Geçtiğimiz yıl yurtdışından Türkiye'ye dönen Kürt siyasetçi Kemal Burkay'ın da konuşma yaptığı kongrede 12 Eylül darbesi döneminde on binlerce kişinin işkence gördüğünü hatırlatarak, "Ama her şeye rağmen umutlarımız canlı, inancımız canlı. Çünkü mücadelemiz sürüyor. Demokrat insanlarımızın verdiği mücadele sonunda bugünlere gelebildik. Kanımca 12 Eylül öncesi ile bugünkü arasında önemli bir değişiklik var. Biz o dönemde illegal örgütlenmek zorunda kaldık. Hatta sistem bir bölümümüzü Türkiye'nin sol güçlerini, Kürt halkının güçlerinin bir bölümünü silahlı mücadeleye itti.
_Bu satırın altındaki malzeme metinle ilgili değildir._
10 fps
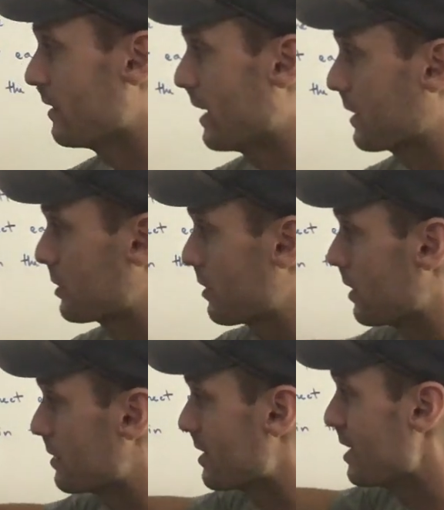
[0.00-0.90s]

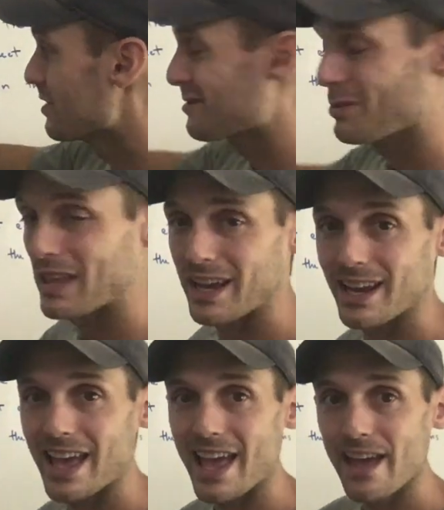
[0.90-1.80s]
electrons, so
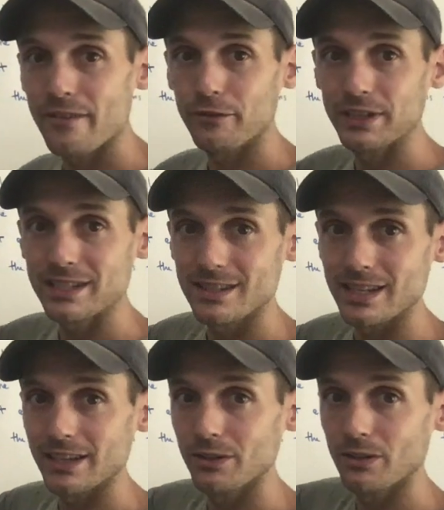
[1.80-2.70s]
that every
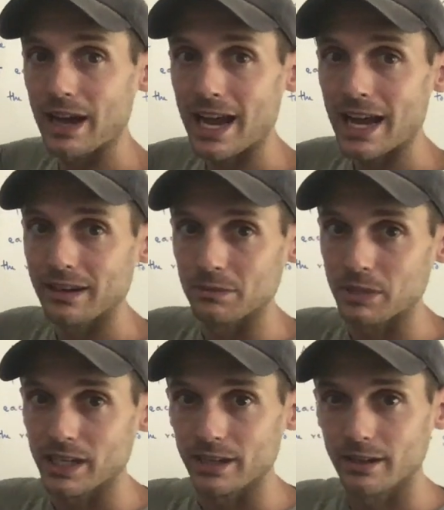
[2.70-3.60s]
single atom
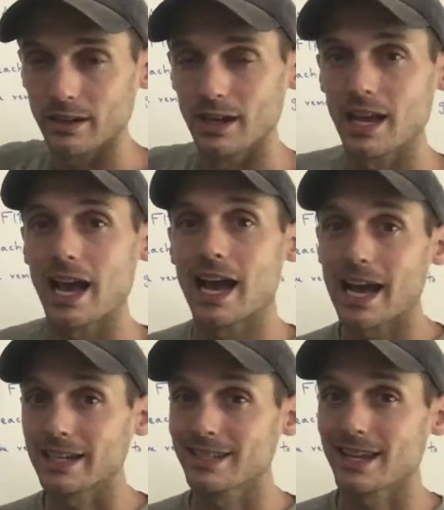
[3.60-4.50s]
here
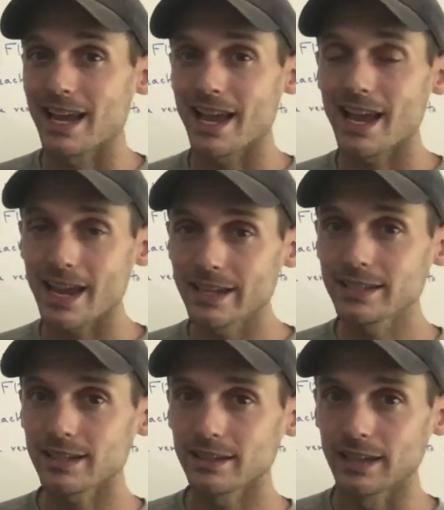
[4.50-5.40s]
has
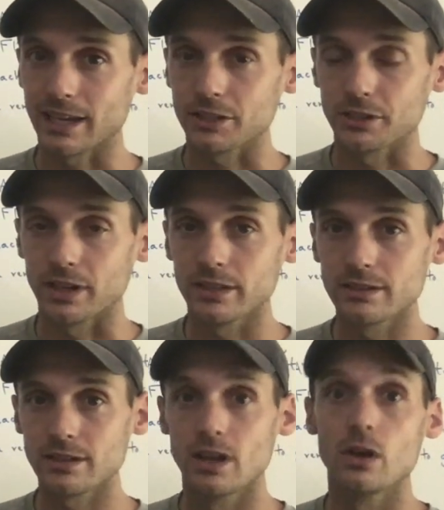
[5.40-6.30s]
8
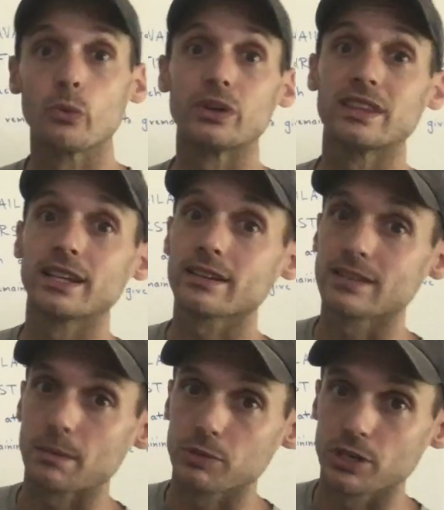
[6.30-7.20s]
electrons, with the
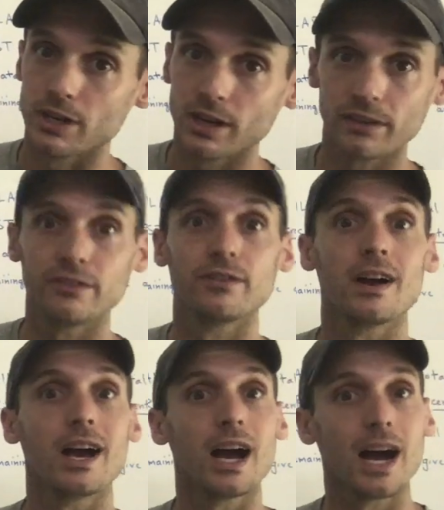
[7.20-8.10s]
exception of
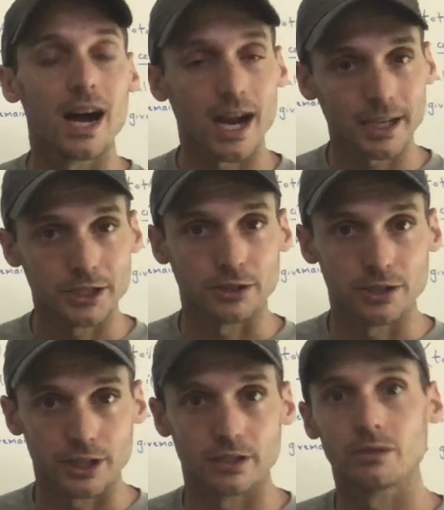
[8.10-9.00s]

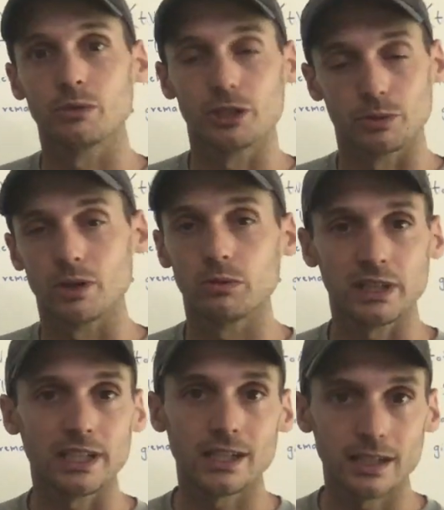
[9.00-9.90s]
hydrogen, which would
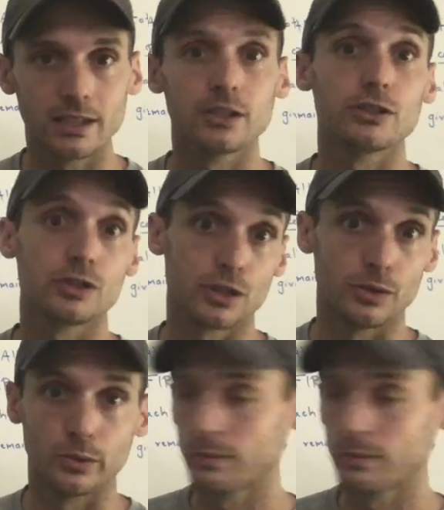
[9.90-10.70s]
only need 2.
Baskı ve şiddet kendi karşıtını yarattı. Eğer sistem bu kadar zalim olmasaydı, daha on yıllar öncesinde Kürt halkının meşru haklarını tanısaydı, taleplerimizi demokratik biçimde dile getirmemize imkan tanısaydı, ihtimal ki o kadar acılar yaşanmayacaktı. Yüzyılın başından beri yüz binlerce insan hayatını kaybetmeyecekti, ülkemiz alt üst olmayacaktı, bu kadar büyük bedeller vermeyecekti" dedi.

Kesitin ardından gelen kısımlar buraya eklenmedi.